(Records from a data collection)

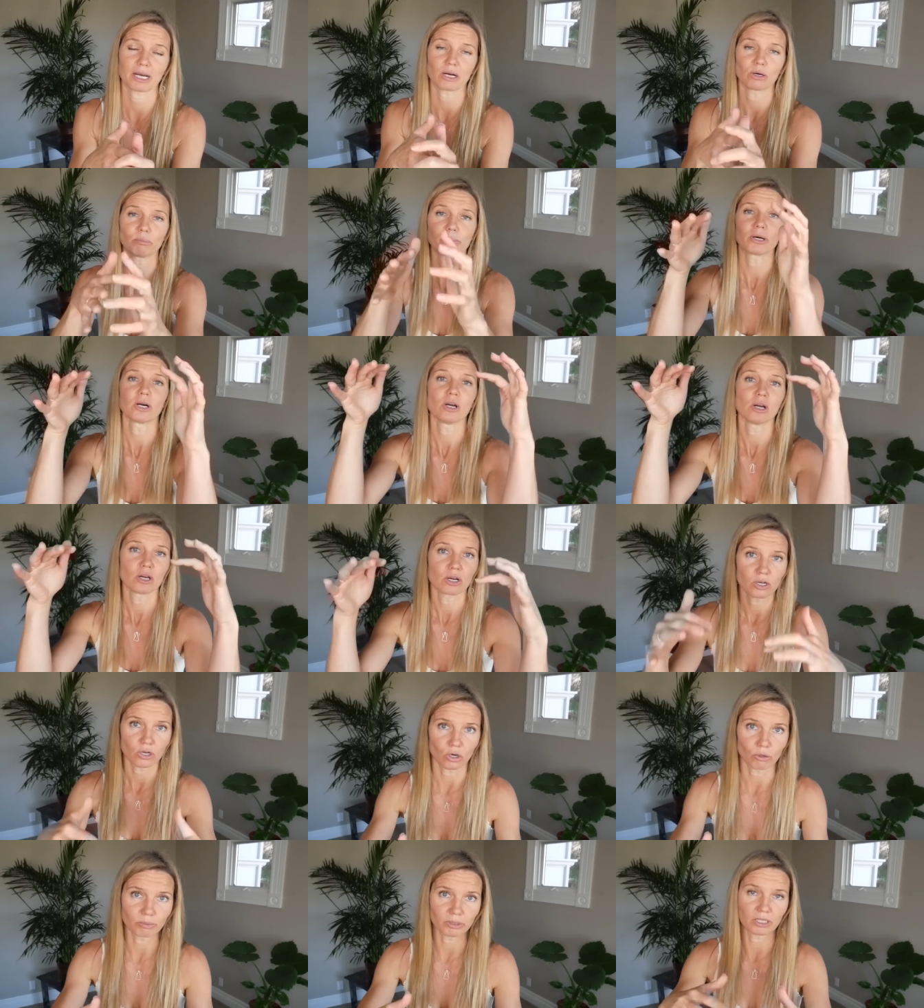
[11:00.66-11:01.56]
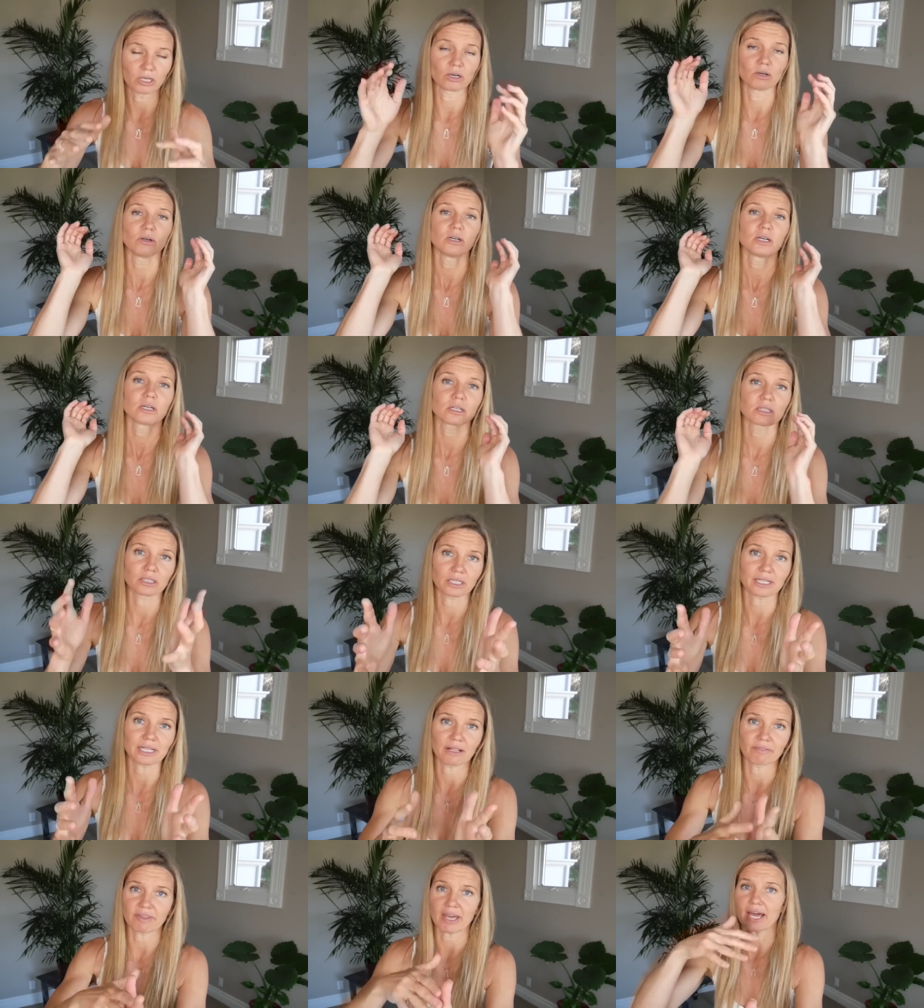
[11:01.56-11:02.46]
help, go below,
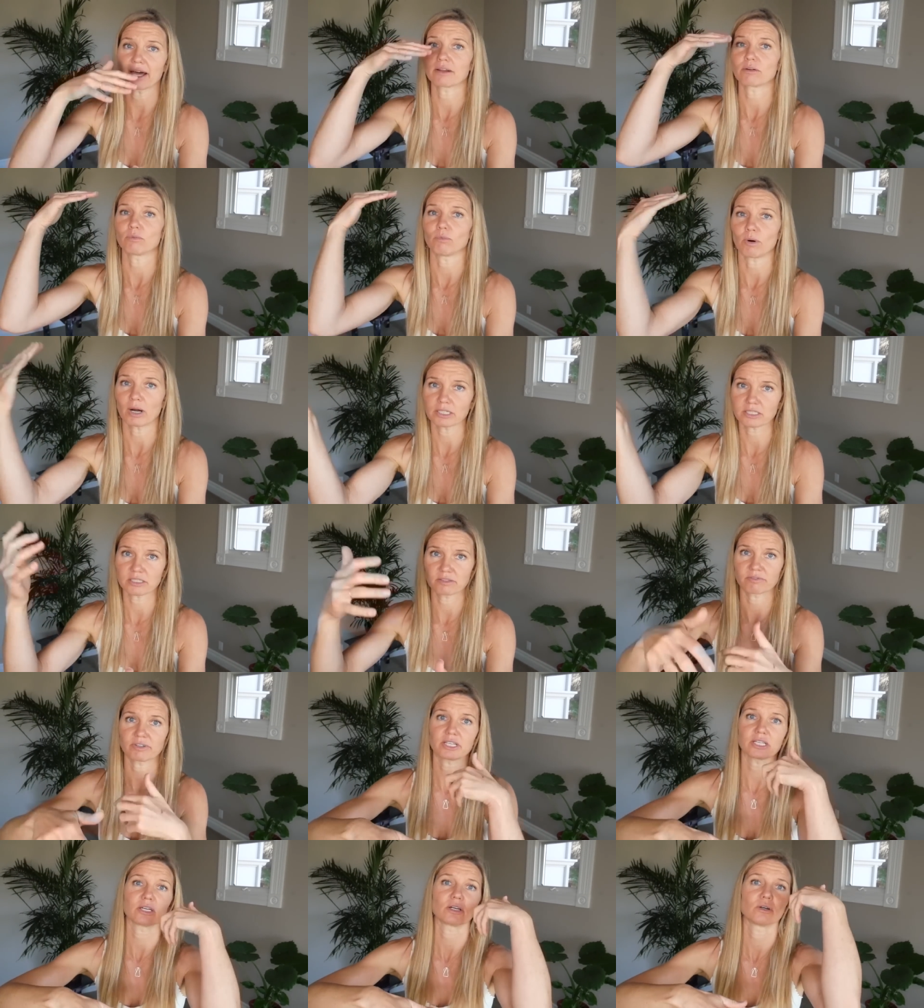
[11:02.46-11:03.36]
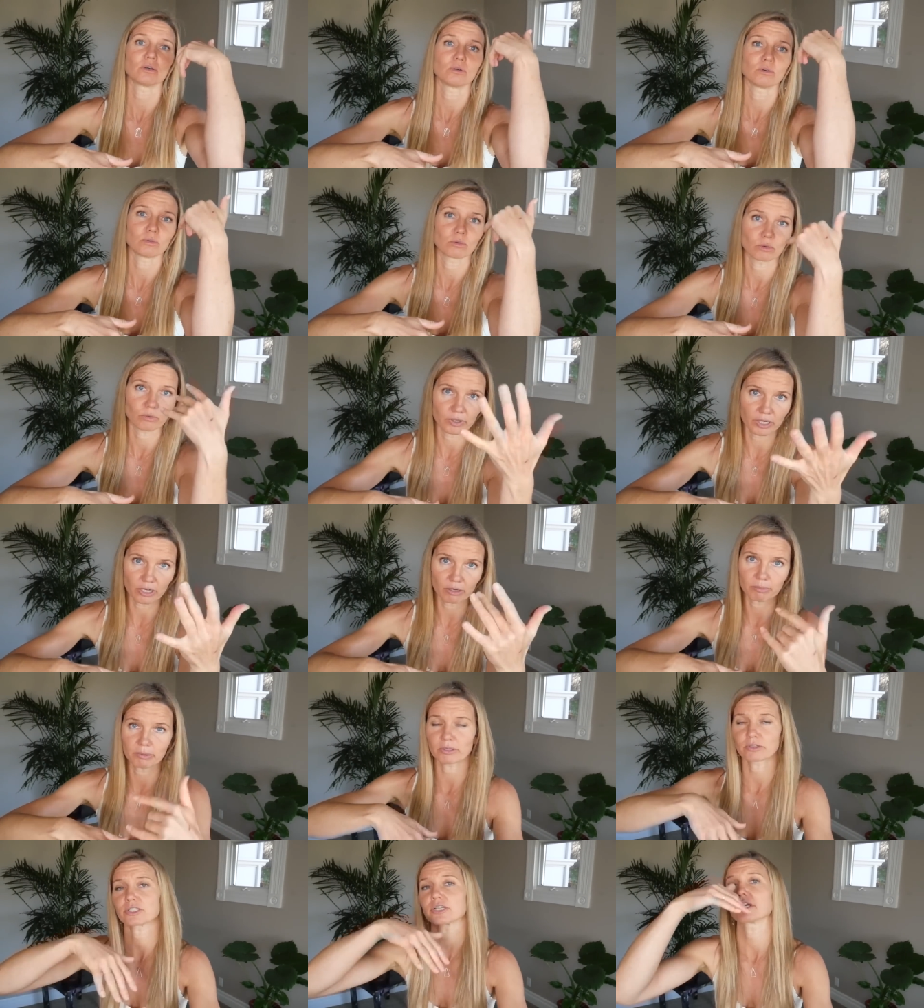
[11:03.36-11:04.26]
click on that, watch the video, create your
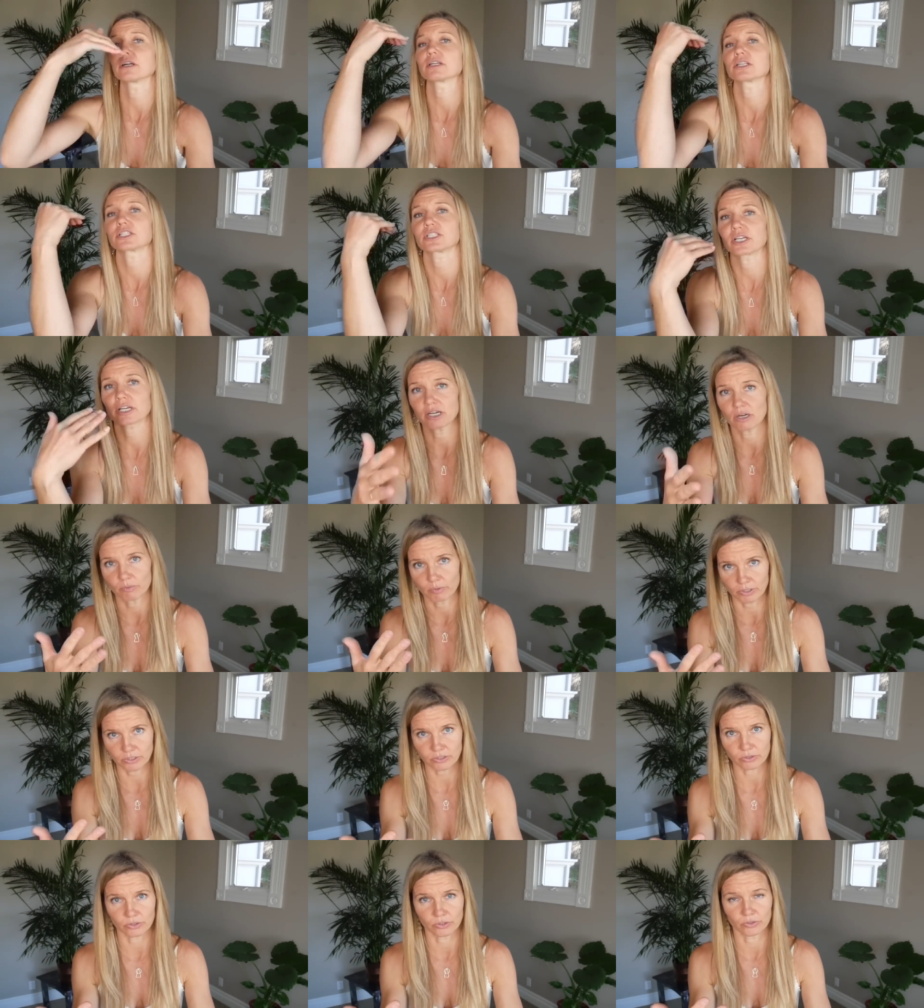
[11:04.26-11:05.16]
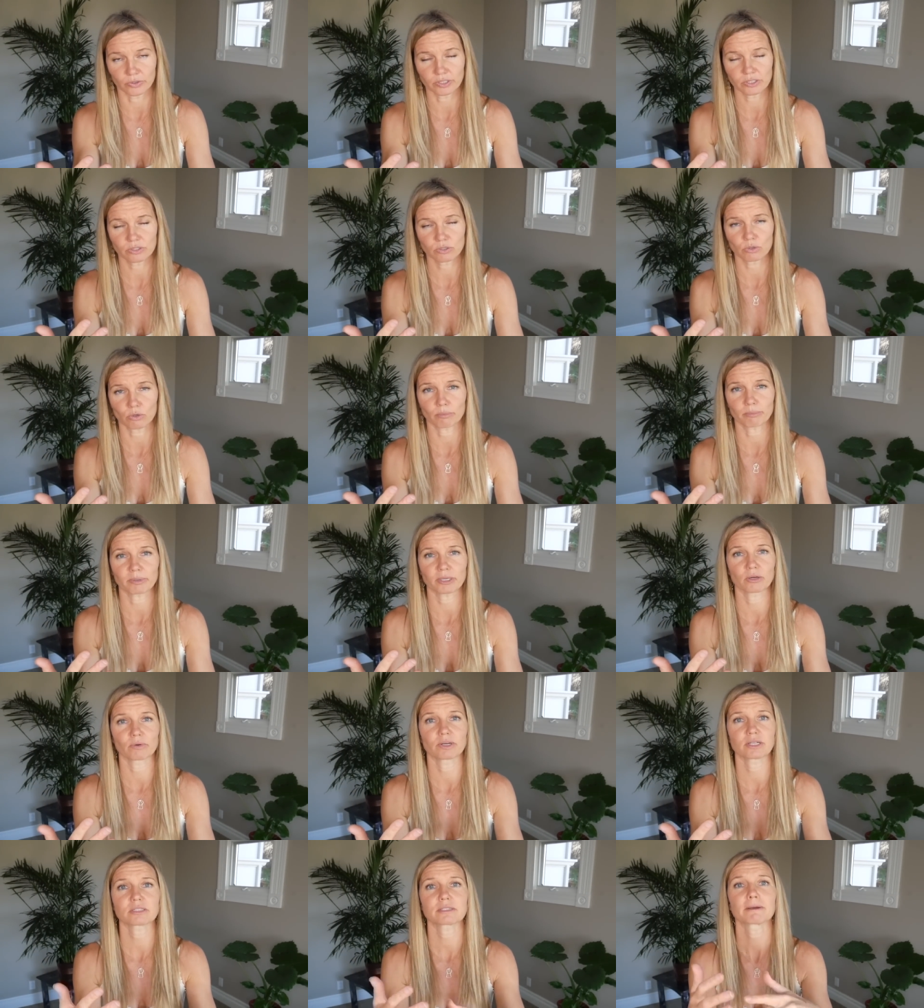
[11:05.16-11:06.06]
birth chart, check out where 2 degrees
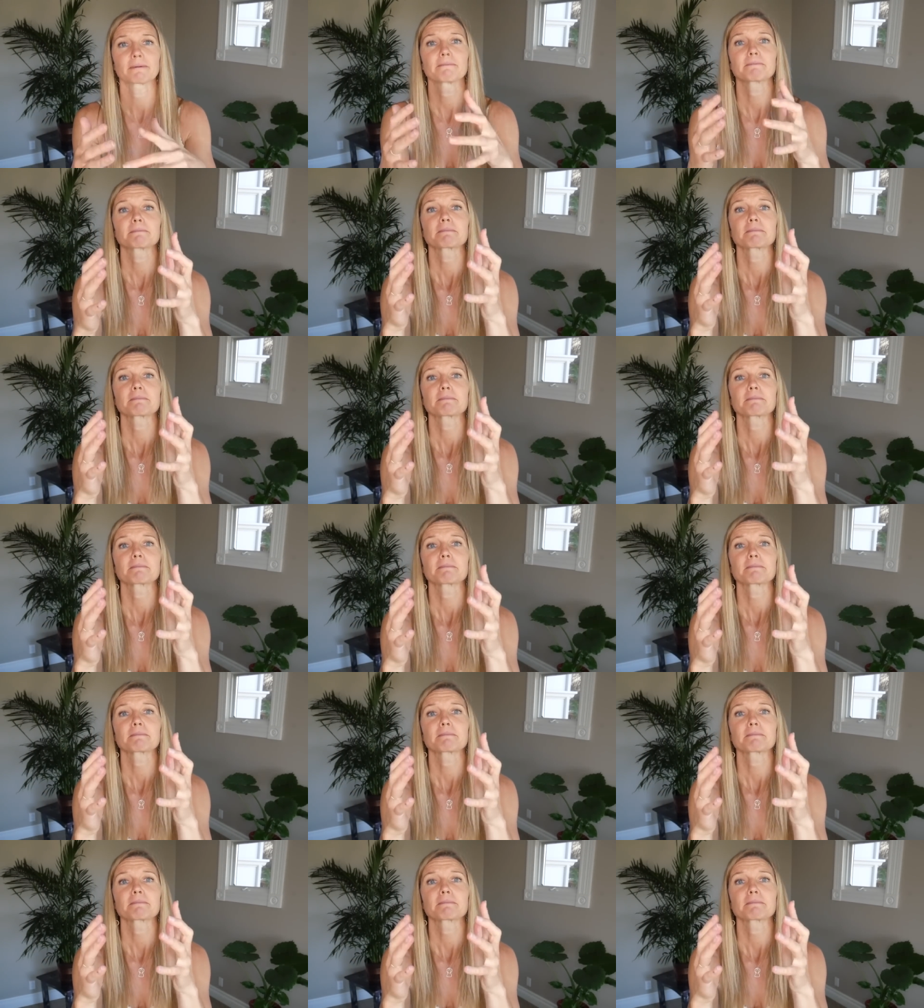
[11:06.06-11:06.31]
Scorpio is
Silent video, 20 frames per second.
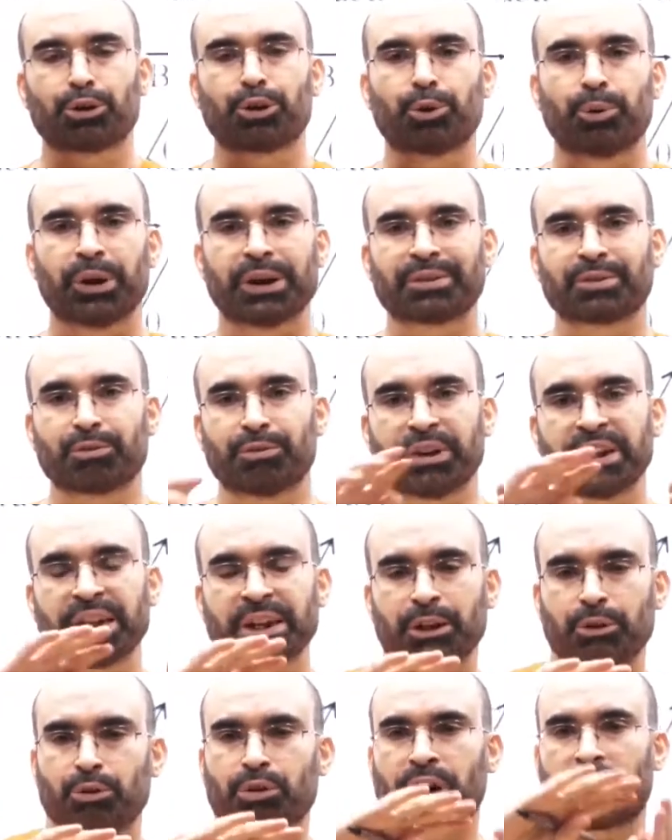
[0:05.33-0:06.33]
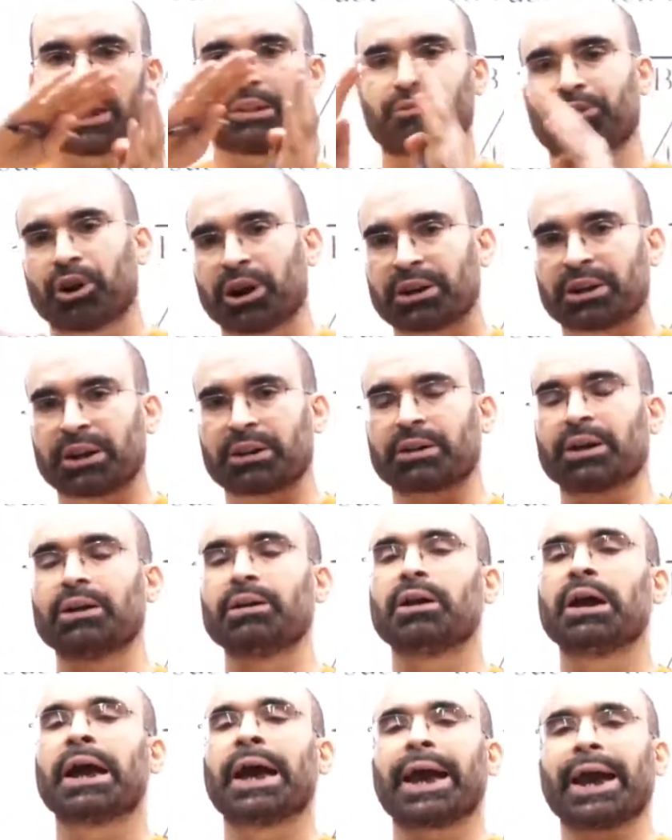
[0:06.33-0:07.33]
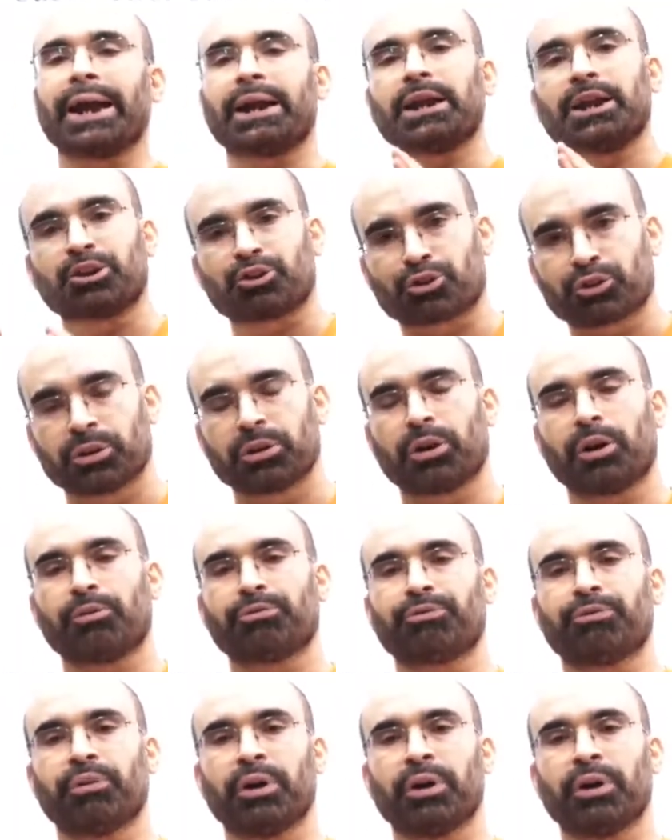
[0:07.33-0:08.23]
do is we need to convert it in addition of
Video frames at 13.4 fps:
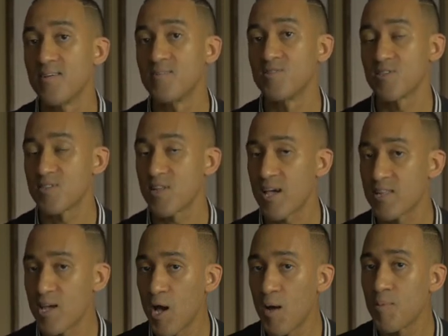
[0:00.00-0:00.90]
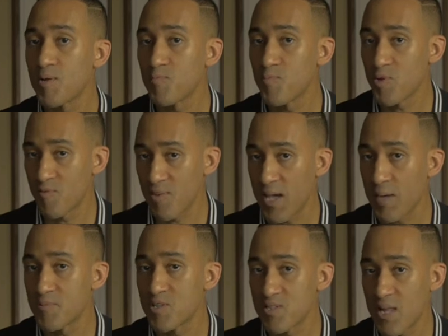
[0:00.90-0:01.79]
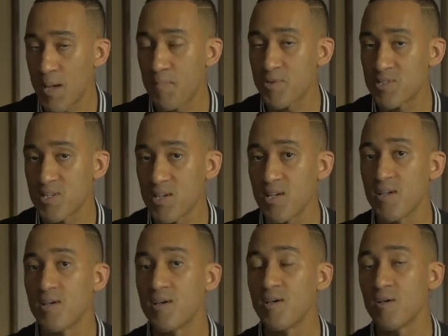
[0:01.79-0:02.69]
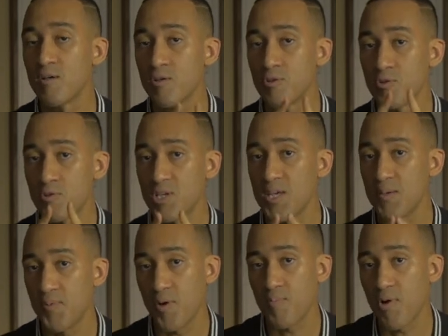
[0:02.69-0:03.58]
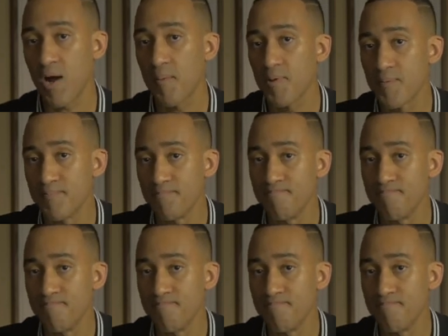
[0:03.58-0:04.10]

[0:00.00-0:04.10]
just like Naaman would have kept his leprosy, you'll keep your problem.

◆ TASK DESCRIPTION: Write the records out in full, word for word; leave every picture behind.

◆ RESPONSE FOR THIS EXERCISE:
[11:00.66-11:01.56]
[11:01.56-11:02.46]
help, go below,
[11:02.46-11:03.36]
[11:03.36-11:04.26]
click on that, watch the video, create your
[11:04.26-11:05.16]
[11:05.16-11:06.06]
birth chart, check out where 2 degrees
[11:06.06-11:06.31]
Scorpio is
Silent video, 20 frames per second.
[0:05.33-0:06.33]
[0:06.33-0:07.33]
[0:07.33-0:08.23]
do is we need to convert it in addition of
Video frames at 13.4 fps:
[0:00.00-0:00.90]
[0:00.90-0:01.79]
[0:01.79-0:02.69]
[0:02.69-0:03.58]
[0:03.58-0:04.10]

[0:00.00-0:04.10]
just like Naaman would have kept his leprosy, you'll keep your problem.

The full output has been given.